**What you have to do:** Produce a verbatim copy of the data below that contains no pictures.

**Data for review:**
============
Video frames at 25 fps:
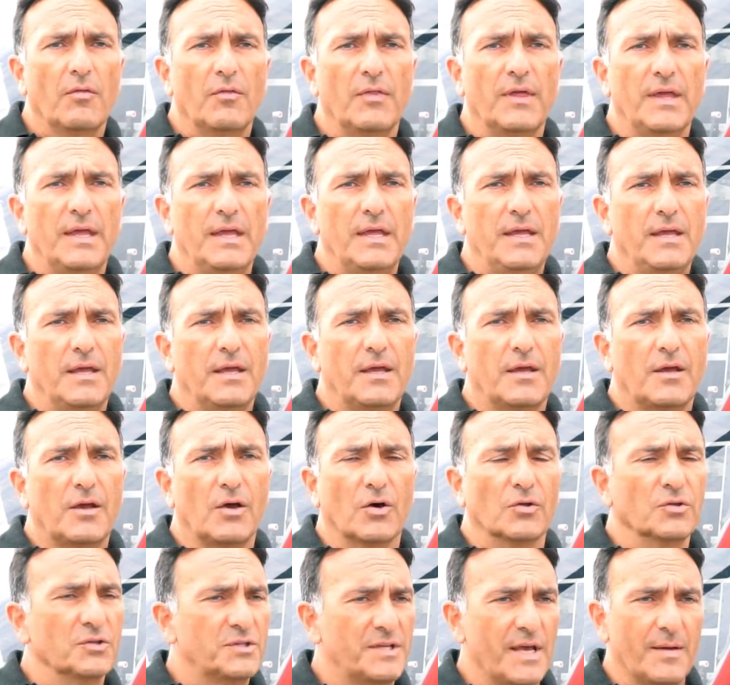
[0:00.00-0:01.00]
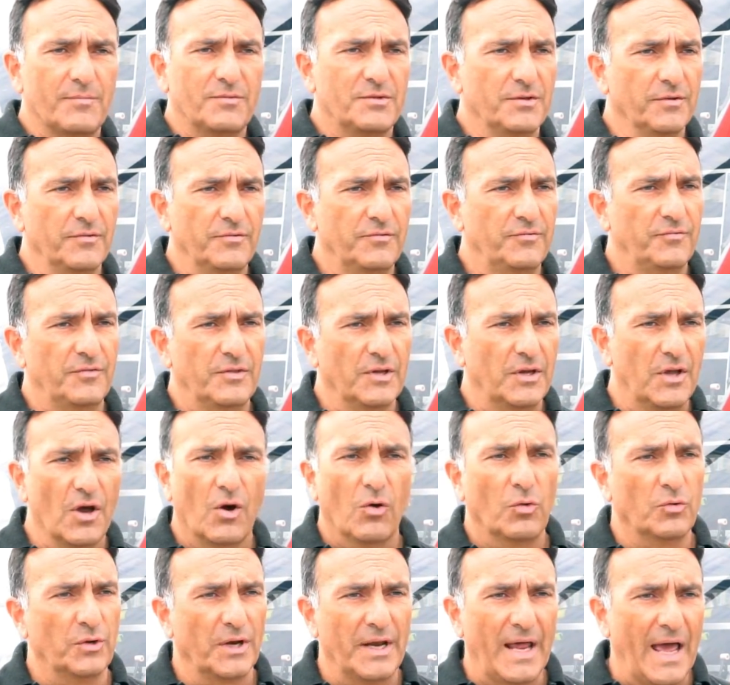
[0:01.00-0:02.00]
The concept of the
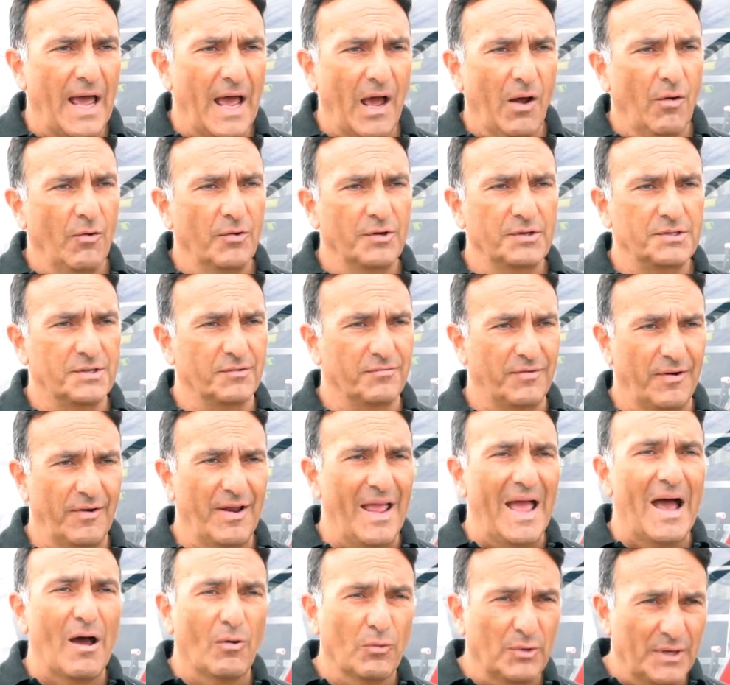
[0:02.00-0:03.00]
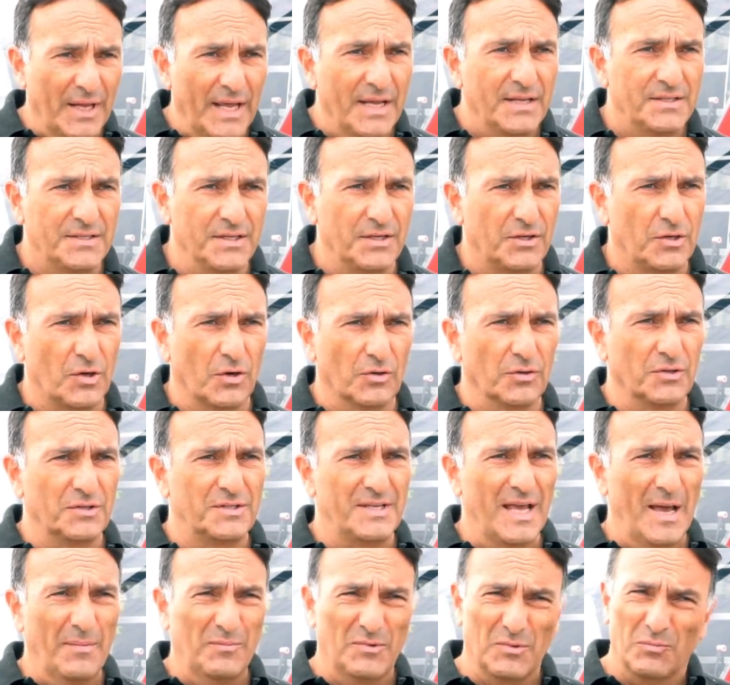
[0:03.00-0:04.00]
golden hour is a very outdated
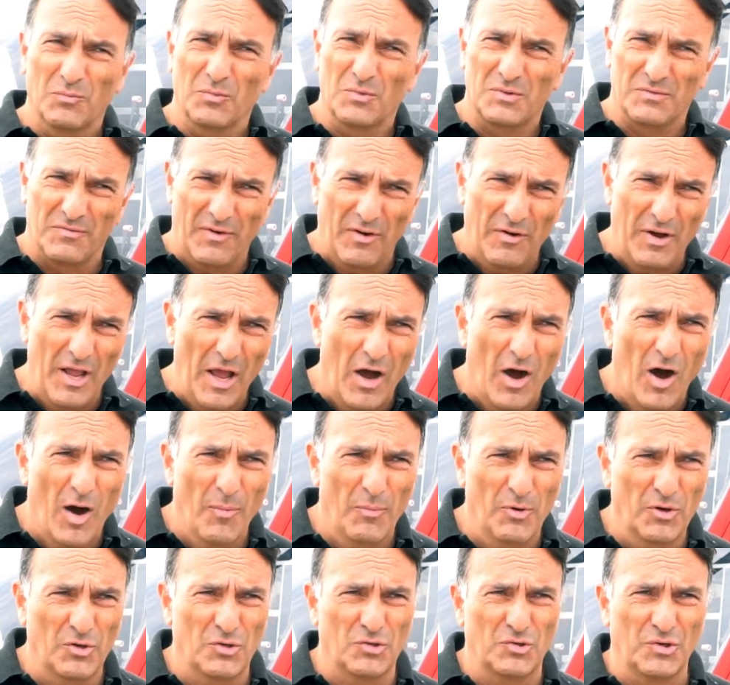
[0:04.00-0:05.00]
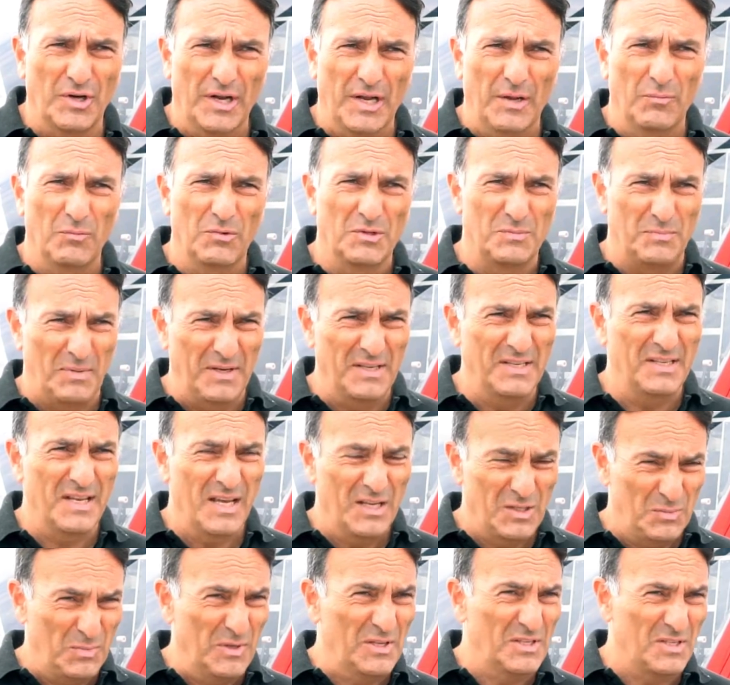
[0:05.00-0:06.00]
concept and was very arbitrary and been,
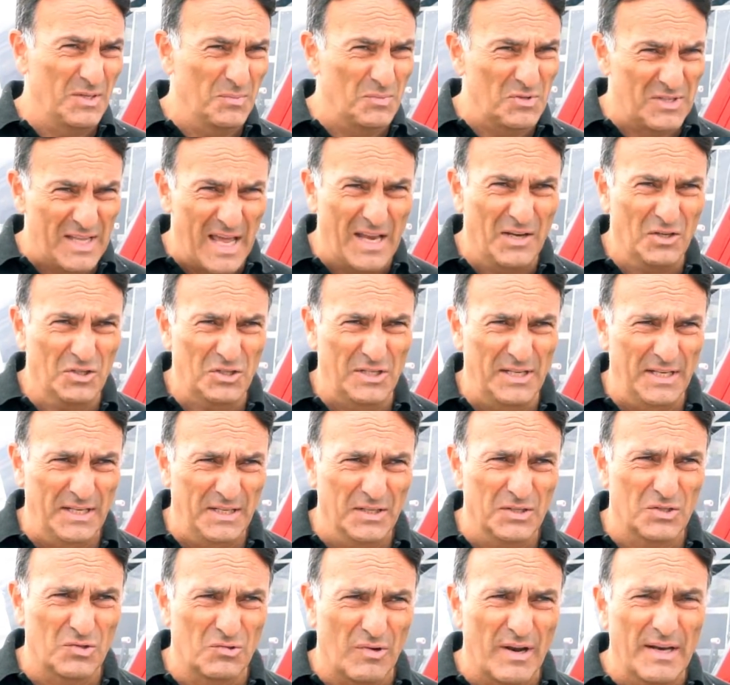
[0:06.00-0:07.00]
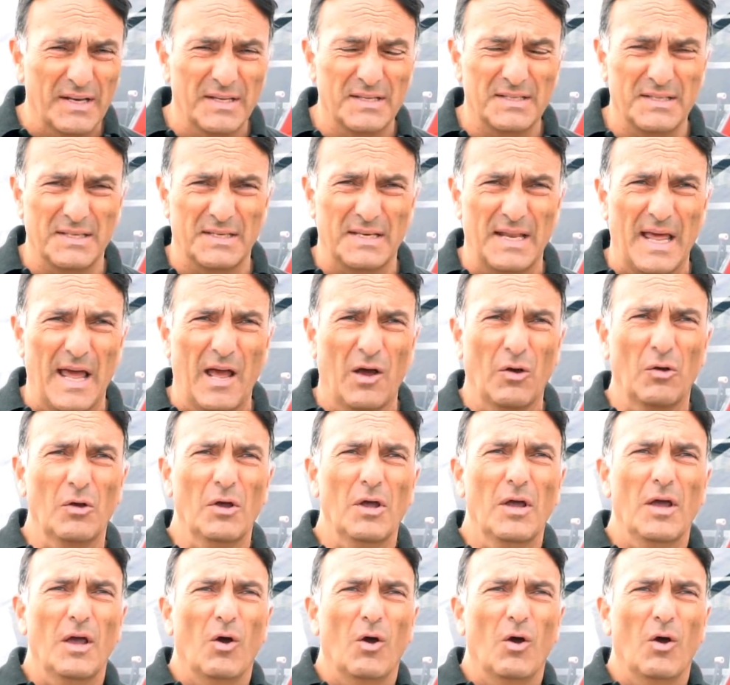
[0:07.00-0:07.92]
has been substantially discredited now.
============
**Your response:**
Video frames at 25 fps:
[0:00.00-0:01.00]
[0:01.00-0:02.00]
The concept of the
[0:02.00-0:03.00]
[0:03.00-0:04.00]
golden hour is a very outdated
[0:04.00-0:05.00]
[0:05.00-0:06.00]
concept and was very arbitrary and been,
[0:06.00-0:07.00]
[0:07.00-0:07.92]
has been substantially discredited now.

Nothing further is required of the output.